As it relates to “HopStop Live!”, no other company is crowdsourcing real-time transit information at the scale that HopStop is doing it, and we view this as a real competitive advantage.

That said, we’ve figured out how to succeed without being a big company by vetting things well before implementing them (and by listening closely to our users), and in-turn by rolling new features and functionality out globally but having them be consumed locally.

Our belief is, if it’s an important enough new feature or service to users to warrant it being at the front of the product queue, then it’s likely to be needed in every market.

You are guys are a great case study for our readers when it comes to big data. Can you talk more about how you did so much with such a small team?

One thing about mapping and navigation as a whole, and realizing that HopStop’s unique multi-modal approach to navigation is just one segment in that make up, is that you have to be at it for a long time to accumulate the data and improve the service. To date, we’ve generated well over a billion direction requests…which is not a small number. 

Once you are talking about that kind of input, and usage your routing algorithms learn and get smarter over time. By virtue of that, we’ve built significant barriers to entry as a result, not to mention a really good user experience that’s difficult to replicate.

A transit app that just comes out today is not going to be as good as one that’s been working on the challenge for over eight years, it’s that simple. 

The other more technical part is that we’ve built up a lot of very sophisticated automated processes for accumulating, aggregating, collecting, refreshing and normalizing data. We do let the machines do an awful lot of the work, which minimizes the need for a huge staff.
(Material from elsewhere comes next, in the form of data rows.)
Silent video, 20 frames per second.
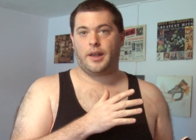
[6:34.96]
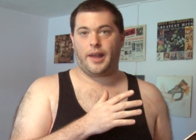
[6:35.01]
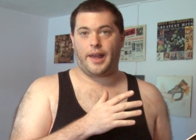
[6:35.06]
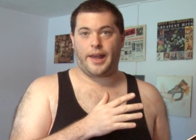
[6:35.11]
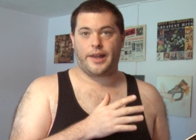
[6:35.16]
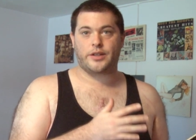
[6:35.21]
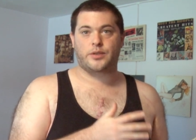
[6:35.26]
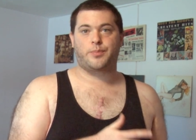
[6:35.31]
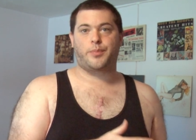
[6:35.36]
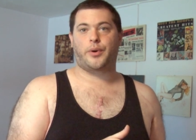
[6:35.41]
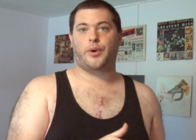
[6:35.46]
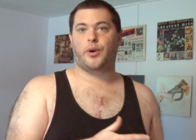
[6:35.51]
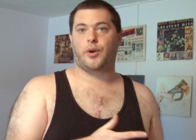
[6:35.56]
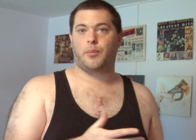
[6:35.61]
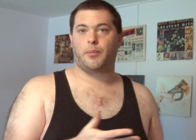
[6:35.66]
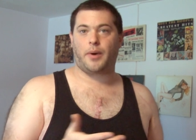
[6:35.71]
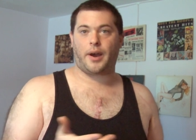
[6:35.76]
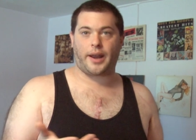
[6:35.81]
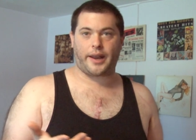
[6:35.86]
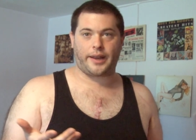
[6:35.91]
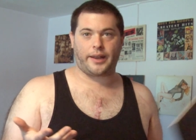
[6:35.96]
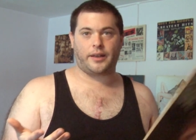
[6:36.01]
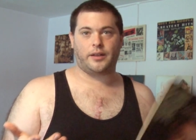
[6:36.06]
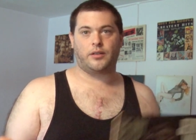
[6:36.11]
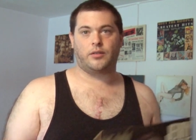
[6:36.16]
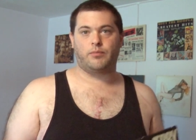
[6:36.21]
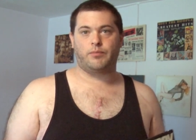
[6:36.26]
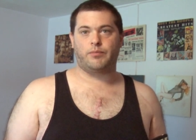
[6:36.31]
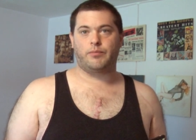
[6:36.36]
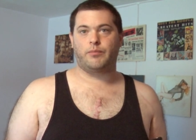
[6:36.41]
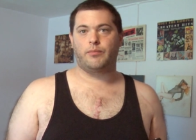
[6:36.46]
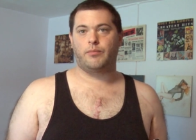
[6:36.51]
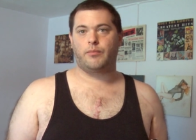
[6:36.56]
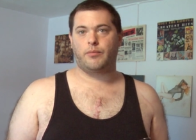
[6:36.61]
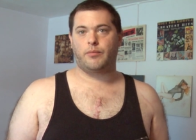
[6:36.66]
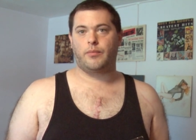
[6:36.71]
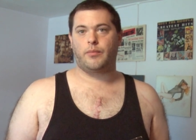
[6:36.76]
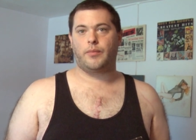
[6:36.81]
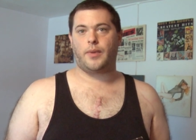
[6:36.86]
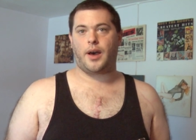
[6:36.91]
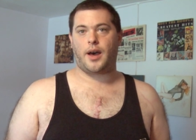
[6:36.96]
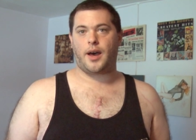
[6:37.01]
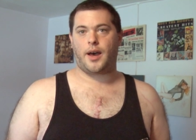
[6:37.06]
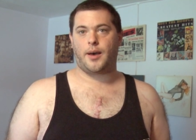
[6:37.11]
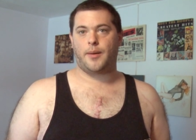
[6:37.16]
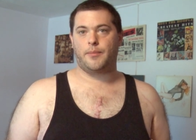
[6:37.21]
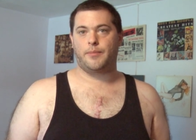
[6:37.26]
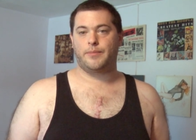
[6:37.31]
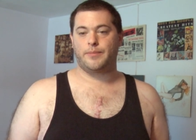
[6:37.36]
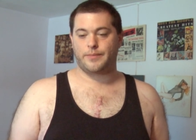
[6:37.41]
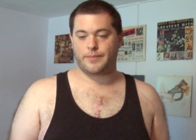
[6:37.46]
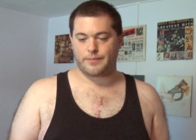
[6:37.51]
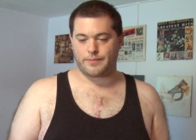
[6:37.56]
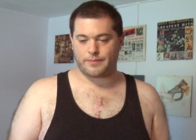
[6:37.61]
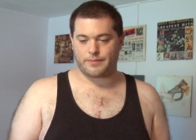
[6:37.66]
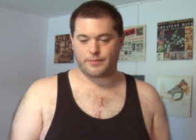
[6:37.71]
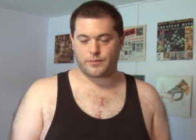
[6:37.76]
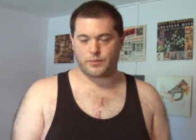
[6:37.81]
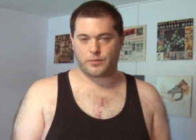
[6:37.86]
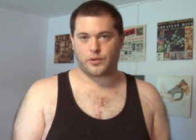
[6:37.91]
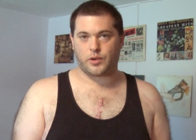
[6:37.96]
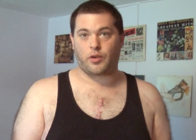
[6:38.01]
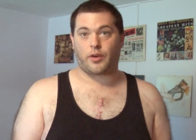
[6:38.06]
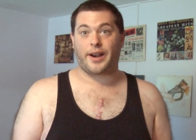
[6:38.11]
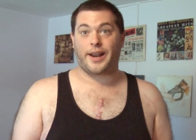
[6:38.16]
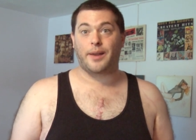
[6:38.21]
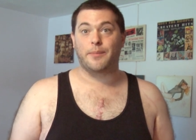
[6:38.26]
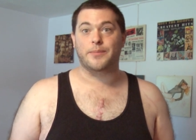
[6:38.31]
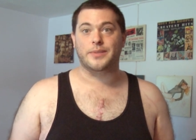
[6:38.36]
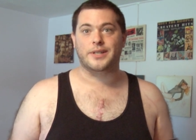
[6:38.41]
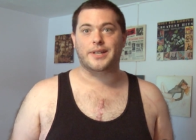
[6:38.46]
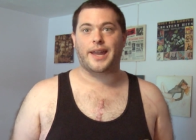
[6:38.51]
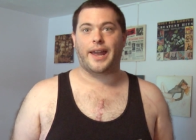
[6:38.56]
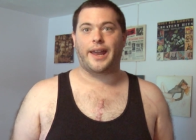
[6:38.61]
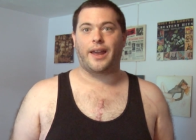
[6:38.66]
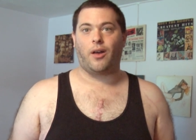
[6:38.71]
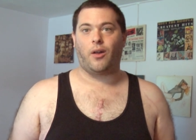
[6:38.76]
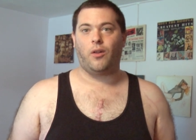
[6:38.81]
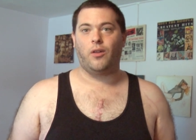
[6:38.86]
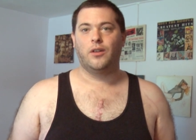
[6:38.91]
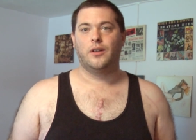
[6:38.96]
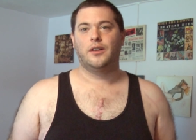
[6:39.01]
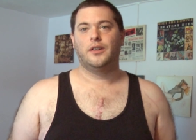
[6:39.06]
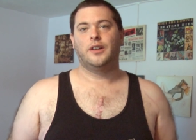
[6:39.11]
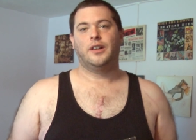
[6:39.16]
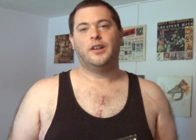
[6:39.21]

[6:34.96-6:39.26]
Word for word: as per my um, gram scale.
We also use external/offshore resources as well to help keep our overhead costs down. The key has been to strike the right balance between centralizing as much as you can and outsourcing the right amount. As a general rule of thumb, we outsource whatever is not core.

What other industries are about to get overhauled due to this coming sea change of smarter data?

I wish I was smart enough to predict the future like that, but what I can say is that for startups, the challenge is not only to identify a whitespace opportunity when you’re starting out, but more important to resist the temptation of spreading yourself to thin and pursuing too many one-off opportunities. If you don’t focus, you won’t succeed.

A lot of startups don’t see immediate initial success, but those that do who often times spread themselves too thin and in-turn spread their wings too wide versus staying focused on the core use case that brought them to the forefront.

I think this is a mistake that many start-ups make as it leads to a lack of focus and conflicting priorities.

At the end of the day, HopStop is a very large location-based service. We know the current and future location of all of our users because they’re voluntarily sharing it with us, and that’s powerful information for local and national advertisers alike.

But while this type of ad targeting that our unique user experience lends itself to, none of it would be possible if people weren’t using our service en-masse, so we stay focused on improving and evolving our core service (and on the complimentary use cases around the core service) as opposed to being best-of-breed at advertising. We do one thing exceptionally well, and we stay focused on that, and the rest takes care of itself.